## Work to be completed
Return, verbatim and in full, the records that follow, but not their pictures.

Stored items
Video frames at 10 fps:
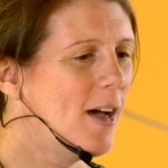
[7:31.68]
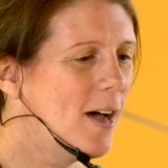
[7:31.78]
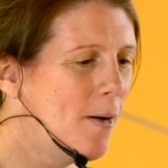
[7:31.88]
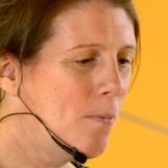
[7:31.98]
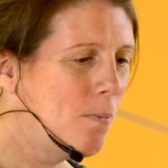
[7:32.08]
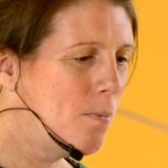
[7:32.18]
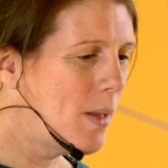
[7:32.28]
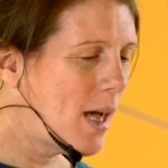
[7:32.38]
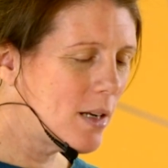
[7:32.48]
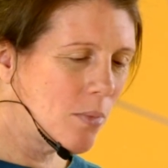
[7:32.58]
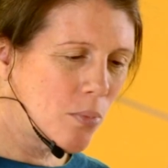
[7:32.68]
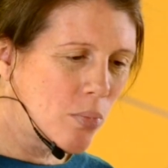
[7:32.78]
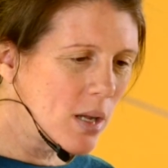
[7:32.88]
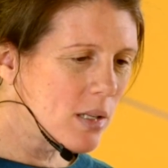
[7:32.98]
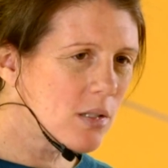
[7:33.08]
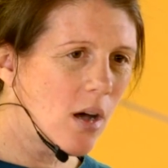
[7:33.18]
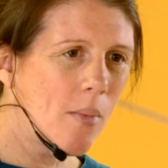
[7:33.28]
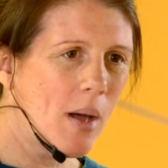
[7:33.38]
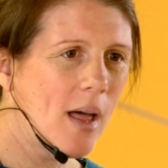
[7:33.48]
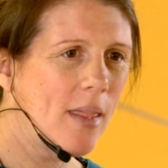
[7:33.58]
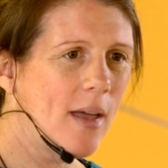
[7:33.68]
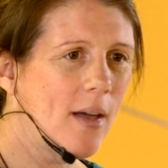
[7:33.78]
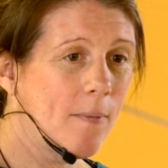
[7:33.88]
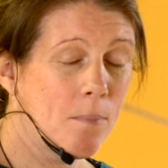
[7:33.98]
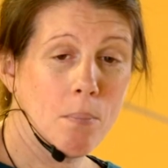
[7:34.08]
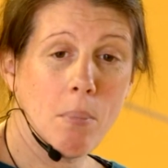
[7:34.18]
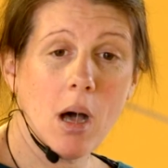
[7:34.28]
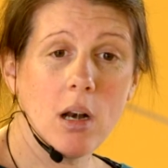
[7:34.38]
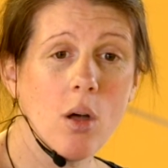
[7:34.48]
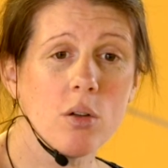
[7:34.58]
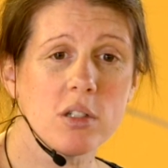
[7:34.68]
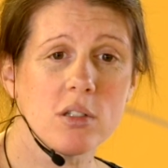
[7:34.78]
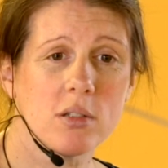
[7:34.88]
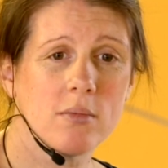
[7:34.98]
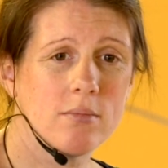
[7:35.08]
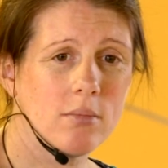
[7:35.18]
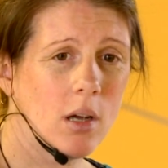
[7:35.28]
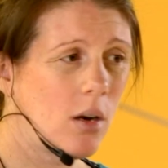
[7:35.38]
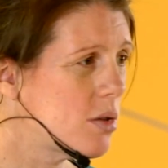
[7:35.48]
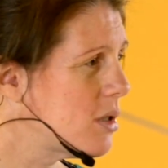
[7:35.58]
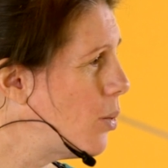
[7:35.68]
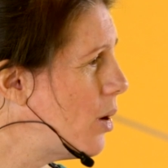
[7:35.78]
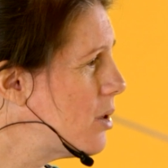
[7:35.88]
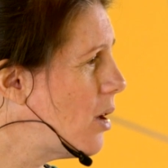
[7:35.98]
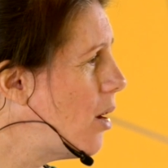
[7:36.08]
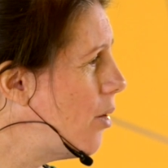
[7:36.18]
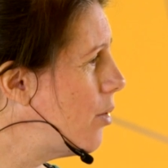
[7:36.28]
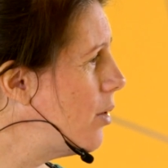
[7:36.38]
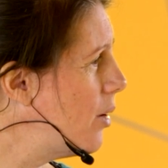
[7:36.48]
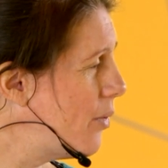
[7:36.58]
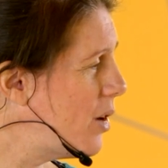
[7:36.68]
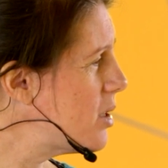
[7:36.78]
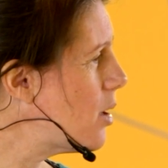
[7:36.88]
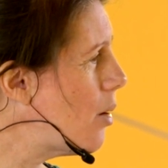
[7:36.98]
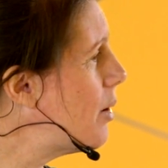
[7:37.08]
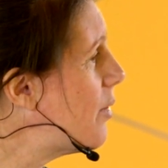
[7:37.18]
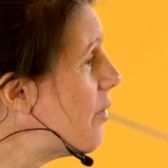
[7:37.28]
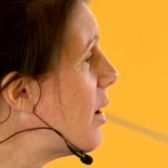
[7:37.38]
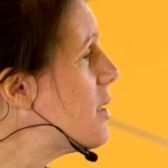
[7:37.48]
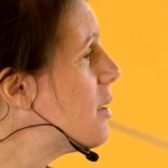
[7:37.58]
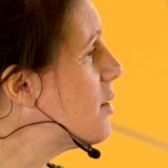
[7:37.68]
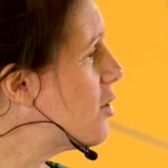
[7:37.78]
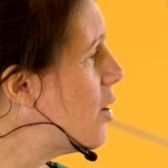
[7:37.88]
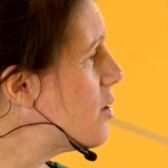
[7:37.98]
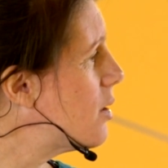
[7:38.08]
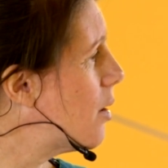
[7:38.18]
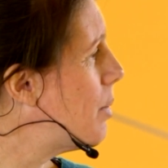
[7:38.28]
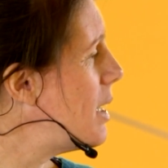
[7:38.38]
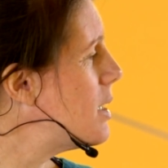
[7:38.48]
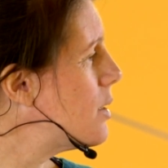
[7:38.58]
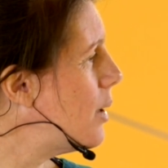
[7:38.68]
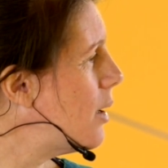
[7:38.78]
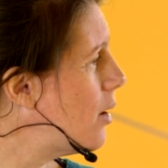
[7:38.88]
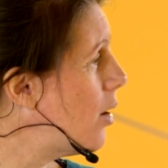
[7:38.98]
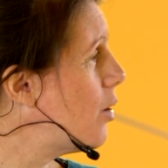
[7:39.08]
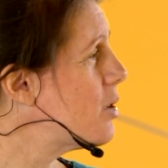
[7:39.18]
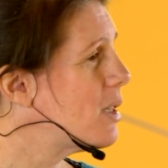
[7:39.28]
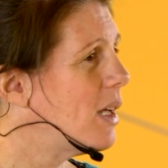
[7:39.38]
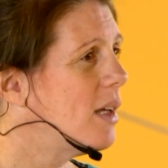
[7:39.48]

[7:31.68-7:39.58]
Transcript: I had a brilliant time out there, but I lost the world title, first time I've ever had a chance to compete to it, and I lost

## Solution for this task
Video frames at 10 fps:
[7:31.68]
[7:31.78]
[7:31.88]
[7:31.98]
[7:32.08]
[7:32.18]
[7:32.28]
[7:32.38]
[7:32.48]
[7:32.58]
[7:32.68]
[7:32.78]
[7:32.88]
[7:32.98]
[7:33.08]
[7:33.18]
[7:33.28]
[7:33.38]
[7:33.48]
[7:33.58]
[7:33.68]
[7:33.78]
[7:33.88]
[7:33.98]
[7:34.08]
[7:34.18]
[7:34.28]
[7:34.38]
[7:34.48]
[7:34.58]
[7:34.68]
[7:34.78]
[7:34.88]
[7:34.98]
[7:35.08]
[7:35.18]
[7:35.28]
[7:35.38]
[7:35.48]
[7:35.58]
[7:35.68]
[7:35.78]
[7:35.88]
[7:35.98]
[7:36.08]
[7:36.18]
[7:36.28]
[7:36.38]
[7:36.48]
[7:36.58]
[7:36.68]
[7:36.78]
[7:36.88]
[7:36.98]
[7:37.08]
[7:37.18]
[7:37.28]
[7:37.38]
[7:37.48]
[7:37.58]
[7:37.68]
[7:37.78]
[7:37.88]
[7:37.98]
[7:38.08]
[7:38.18]
[7:38.28]
[7:38.38]
[7:38.48]
[7:38.58]
[7:38.68]
[7:38.78]
[7:38.88]
[7:38.98]
[7:39.08]
[7:39.18]
[7:39.28]
[7:39.38]
[7:39.48]

[7:31.68-7:39.58]
Transcript: I had a brilliant time out there, but I lost the world title, first time I've ever had a chance to compete to it, and I lost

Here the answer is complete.